K-Means is an interesting way of identifying clusters in the given data. Conceptually, we can think of the process as follows:

If we want to identify K clusters in the data set; we start with picking K separate points in the data space. Assuming these K points are the centroids, identify the K clusters. Any point in the data space belongs to the cluster defined by the closest centroid. Now, based on these clusters identify the new centroids. And then identify the clusters again. If we do this recursively, we should ideally end up with a situation where the K centroids do not move much on each iteration. The clusters are thus identified using the K-Means algorithm.

Ofcourse, there are several important factors here. How do you choose K? If K is very large, we might end up with a cluster for every data point. That defeats the purpose of clustering. On the other hand, if we use K = 1, we have one big cluster for the entire data set. This again defeats the purpose. Ideally, we should choose K such that the clusters identified are indeed different from each other - That is the distance of all points from the respective centroid is significantly less than the distance between the centroids.

More formally, sum of square of distance between centroid and the data points within each cluster is considered a metric for optimizing the model. As the value of K increases, the sum of square of distances decreases for every step. But this decreases is very fast for the initial values of K, and then it slows down. This defines the right value of K.

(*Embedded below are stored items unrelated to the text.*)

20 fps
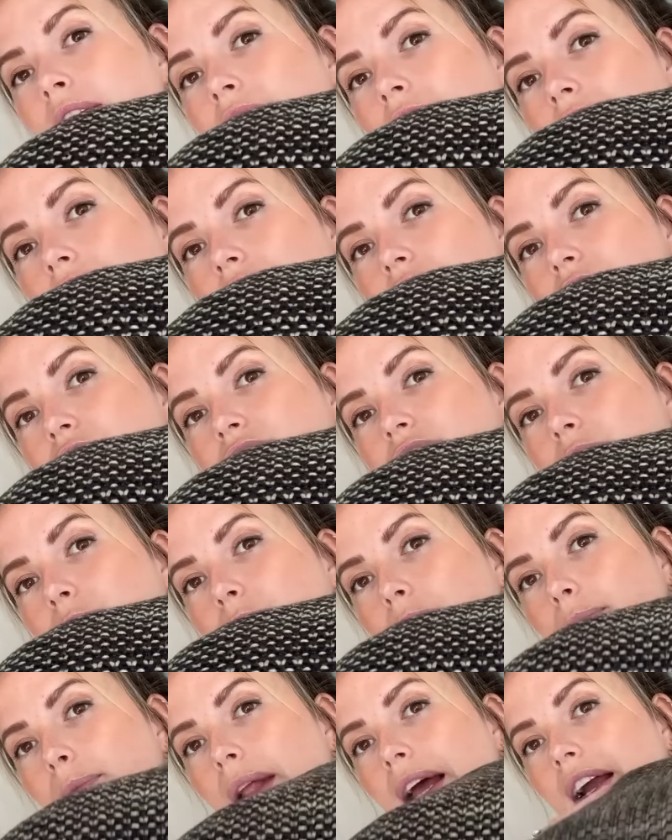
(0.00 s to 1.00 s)
I could sew
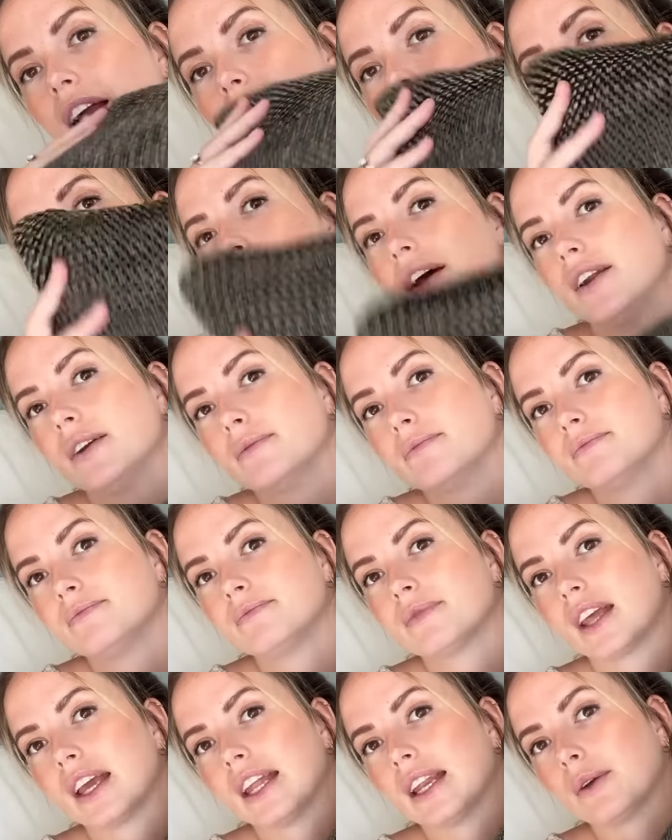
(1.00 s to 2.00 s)
with black on bottom
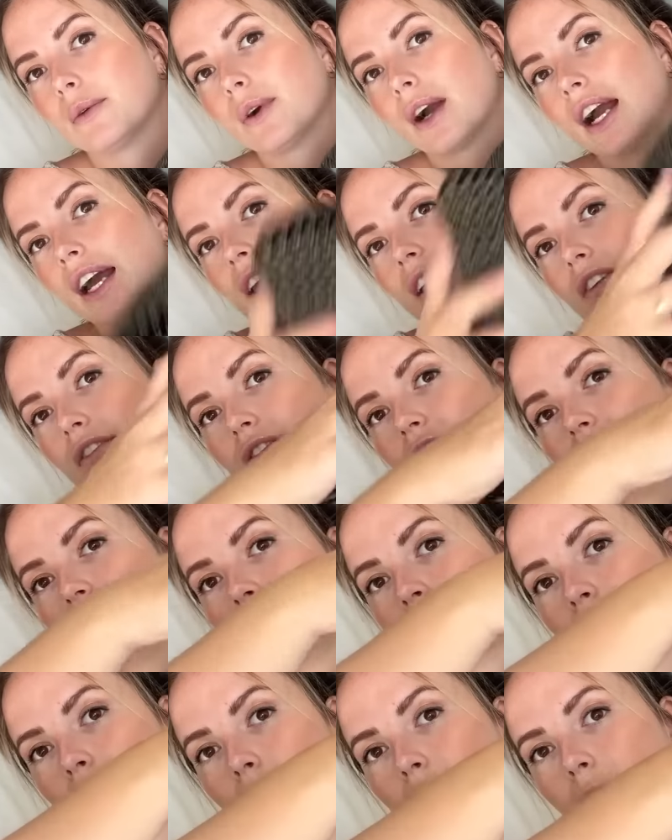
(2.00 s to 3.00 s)
and it would kind of
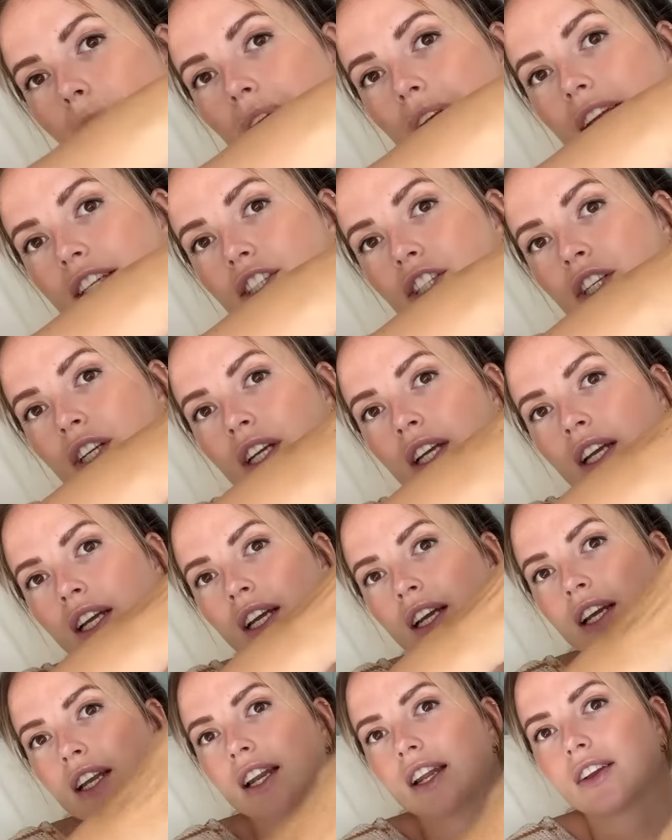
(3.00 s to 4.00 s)
match.
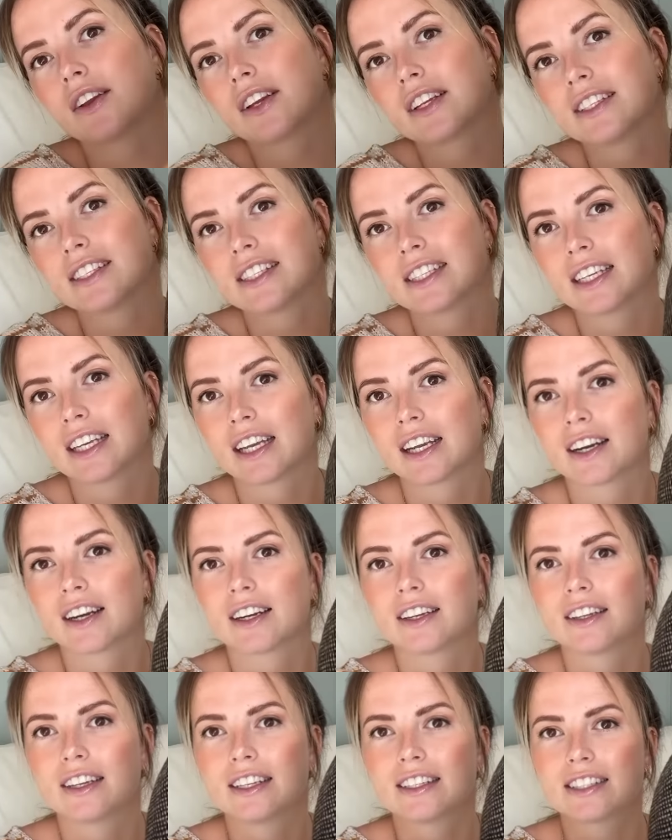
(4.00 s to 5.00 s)
And you can see here,
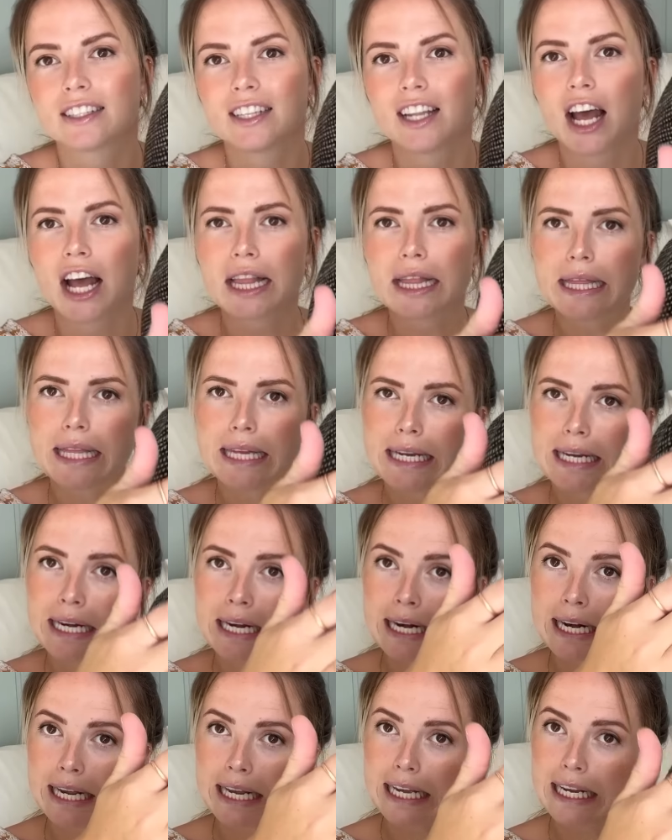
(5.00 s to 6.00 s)
it's not the
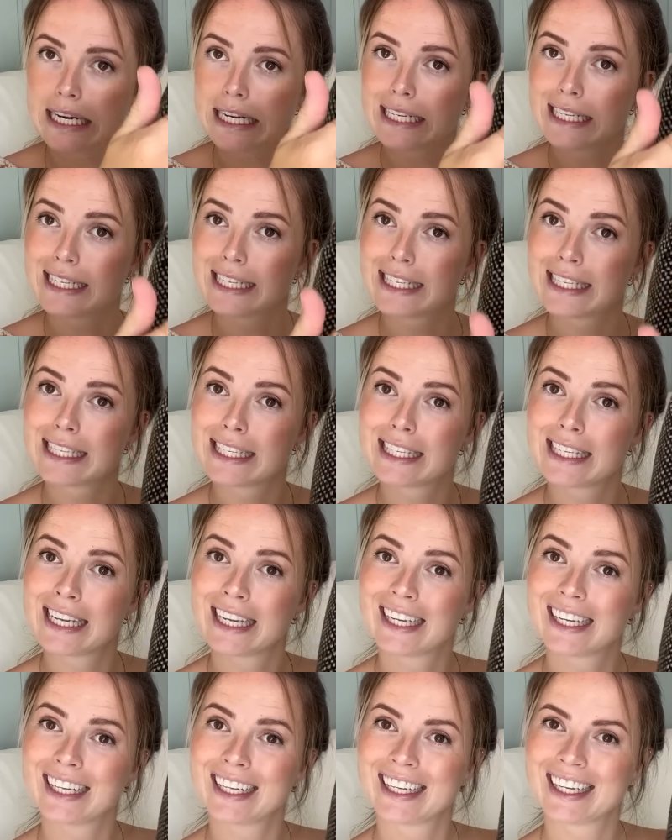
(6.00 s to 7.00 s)
neatest
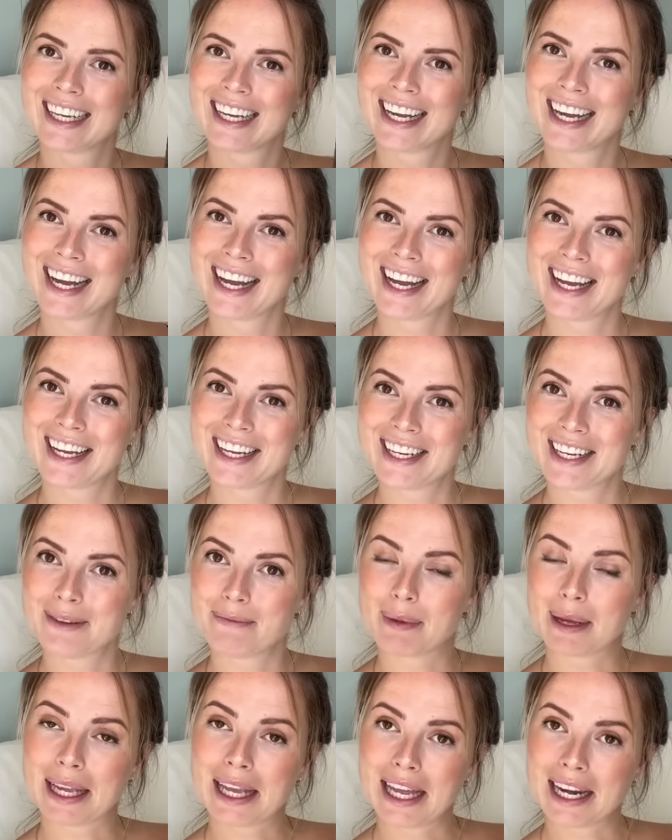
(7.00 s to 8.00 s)

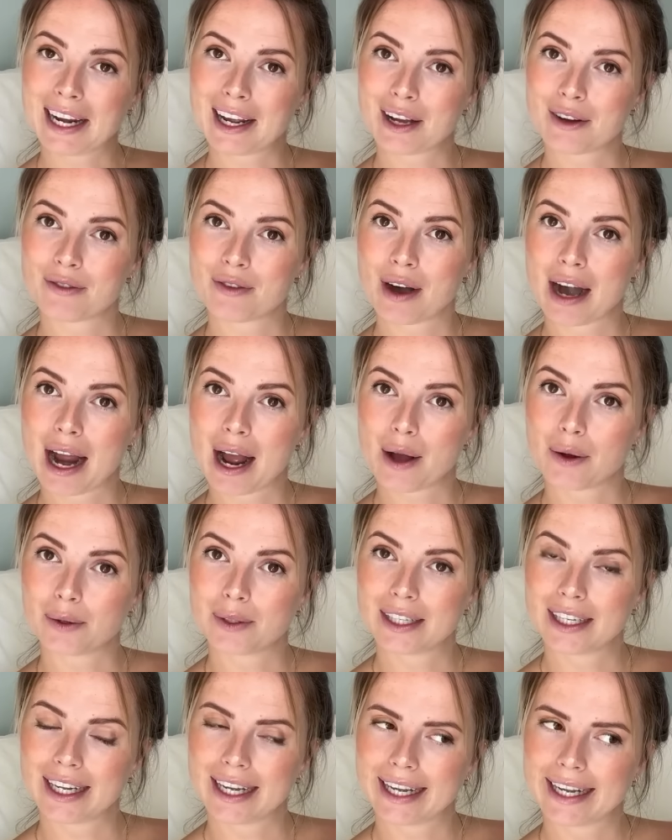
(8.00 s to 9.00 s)
beginning of
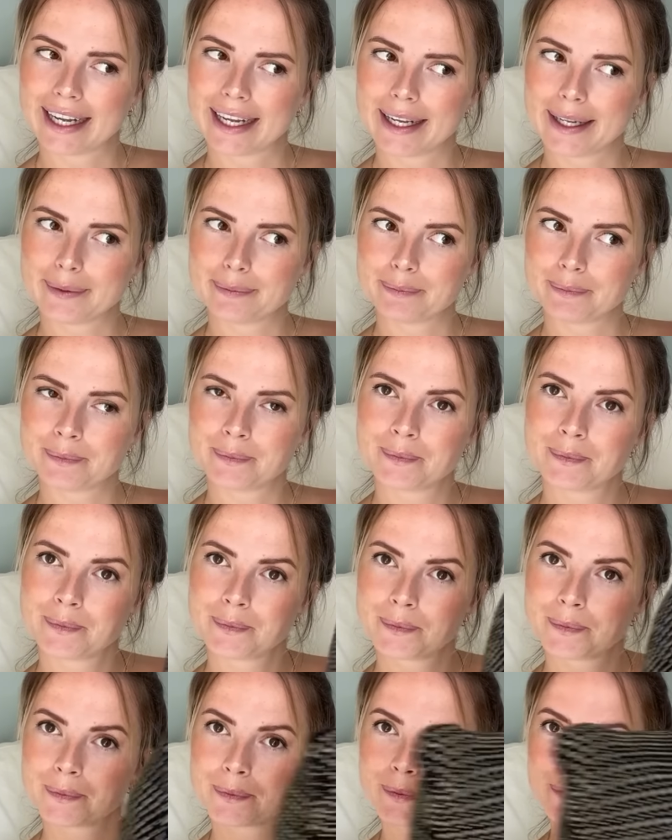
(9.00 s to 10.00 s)
round,
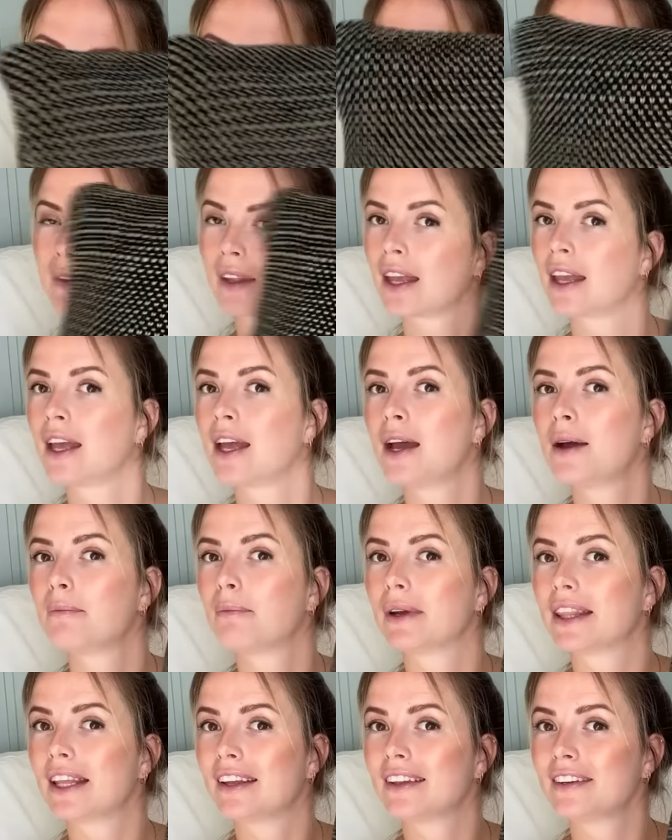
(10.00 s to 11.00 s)

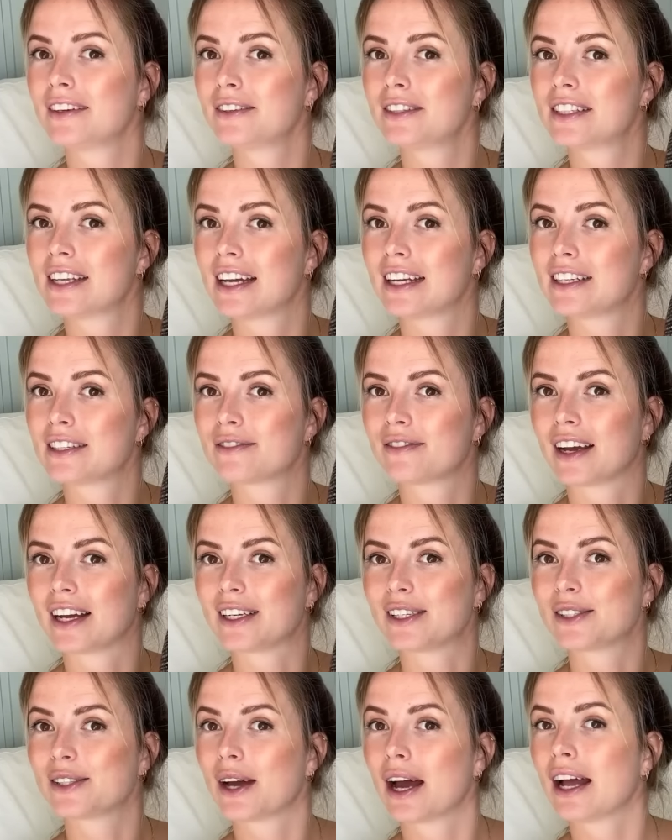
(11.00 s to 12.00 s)
but the other side is
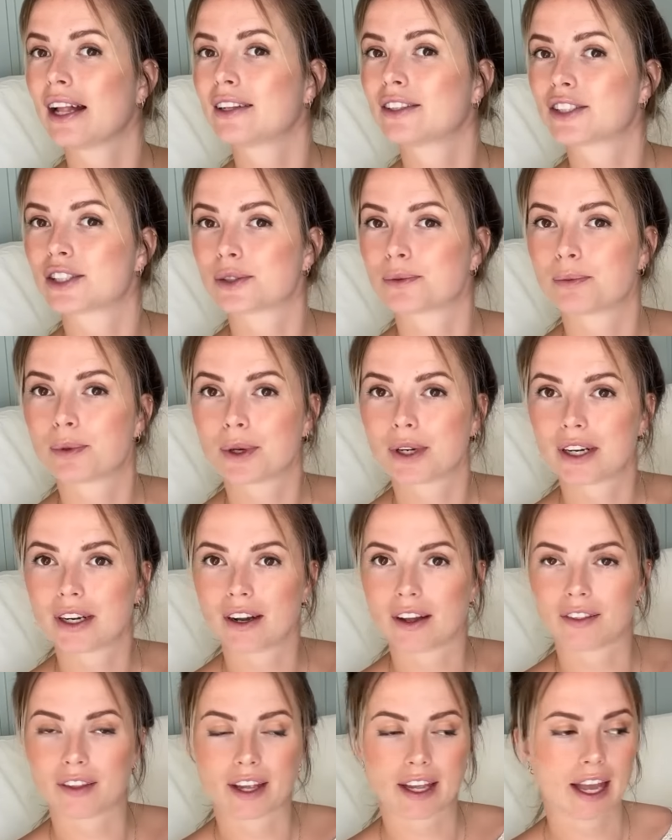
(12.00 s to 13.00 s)
fine. So I'll just put it
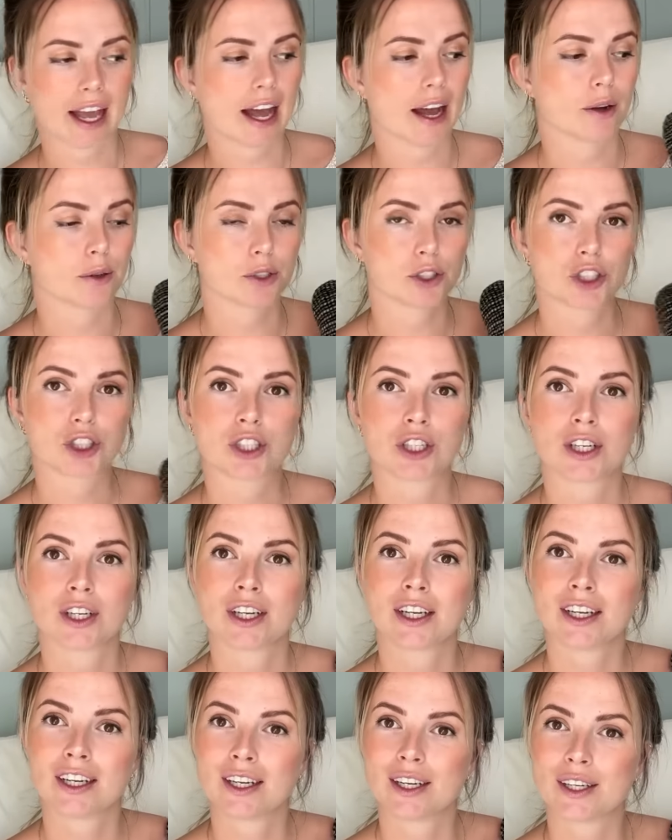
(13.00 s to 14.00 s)
on the couch
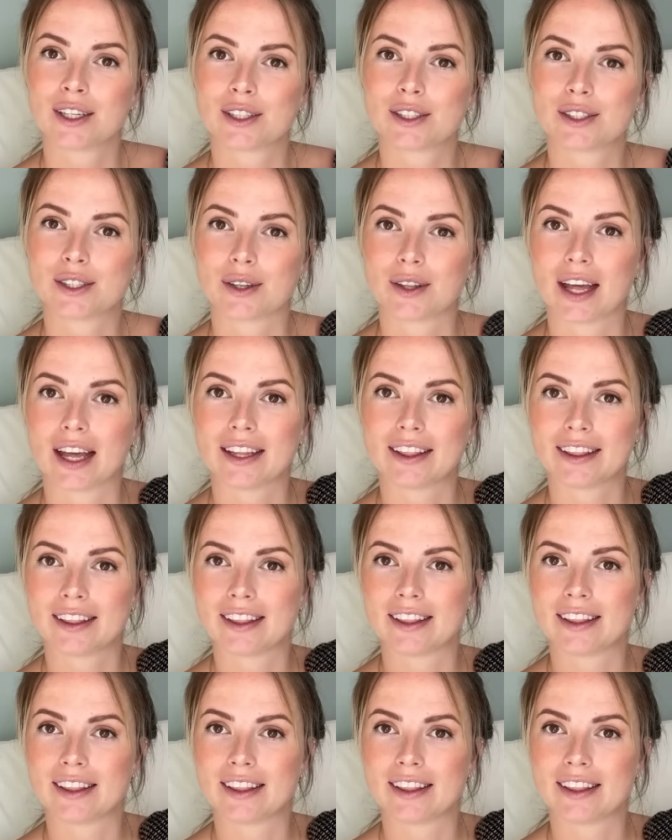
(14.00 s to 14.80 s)
so that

This is easy to implement in Python using ScikitLearn. We start with importing the libraries. The make_blob provides a utility to generate clusters.

```
from sklearn.datasets.samples_generator import make_blobs
from sklearn.cluster import KMeans
from sklearn.model_selection import train_test_split
```

With this, we now create the data and split it into the train and test sets

```
X, y = make_blobs(n_samples=50000, centers=5, n_features=5, random_state=0)
X_train, X_test, Y_train, Y_test = train_test_split(X, y, stratify=y, random_state=50)
```

Next step is to instantiate the KMeans model. Since we know that the data contains 5 blobs, we will start with model of 5 centers. Later, we will try to play with other values.

```
km = KMeans(n_clusters=5, random_state=10, max_iter=500)
km.fit(X_train)
```

Now we can check out the clusters defined by the algorithm

```
predicted = km.predict(X_train)
predicted
...
array([2, 2, 2, ..., 0, 4, 4])
```

Lets compare this with the Y_train that we already have.

```
Y_train
...
array([1, 1, 1, ..., 4, 2, 2])
```

They don't match! But that is not a problem. Note that we are working on clustering and not supervised learning. We did not specify the value of Y when we trained the model. So it identified its own clusters - and numbered them by itself. These numbers have no reason to match with the numbers that we have in Y. But it is important that there is a good mapping between the two. That is, cluster 2 in predicted is always cluster 1 in Y and so on. So long as this is satisfied, we are good.

Similarly, let us check how this works on the test data

```
predicted = km.predict(X_test)
predicted
...
array([3, 2, 4, ..., 4, 4, 3])
```

```
Y_test
...
array([0, 1, 2, ..., 2, 2, 0])
```

Again, the values don't match. But the mapping is exactly as we saw in the train data. This means the model has correctly classified the data into the appropriate clusters.

We can play around with the model here. Let us try to fit the data into 4 clusters instead of 5. Try running this script and you will see that the data matches reasonably. But there are some misses.

```
km = KMeans(n_clusters=4, random_state=10, max_iter=500)
km.fit(X_train)
km.predict(X_train)
Y_train
...
array([3, 3, 3, ..., 0, 0, 0])
array([1, 1, 1, ..., 4, 2, 2])
```

```
km.predict(X_test)
Y_test
...
array([2, 3, 0, ..., 0, 0, 2])
array([0, 1, 2, ..., 2, 2, 0])
```

On the other hand, if we try to increase the number of clusters to a high number 10 instead of 4, we again see some misses.

```
km = KMeans(n_clusters=10, random_state=10, max_iter=500)
km.fit(X_train)
```

```
km.predict(X_train)
...
array([8, 3, 8, ..., 9, 1, 7])
```

```
Y_train
...
array([1, 1, 1, ..., 4, 2, 2])
```

```
km.predict(X_test)
...
array([5, 3, 7, ..., 1, 1, 2])
```

```
Y_test
...
array([0, 1, 2, ..., 2, 2, 0])
```

One might expect a kind of overfitting here. But that does not happen. Instead, existing clusters break apart in trying to accommodate the additional cluster and that garbles the train as well as the test results.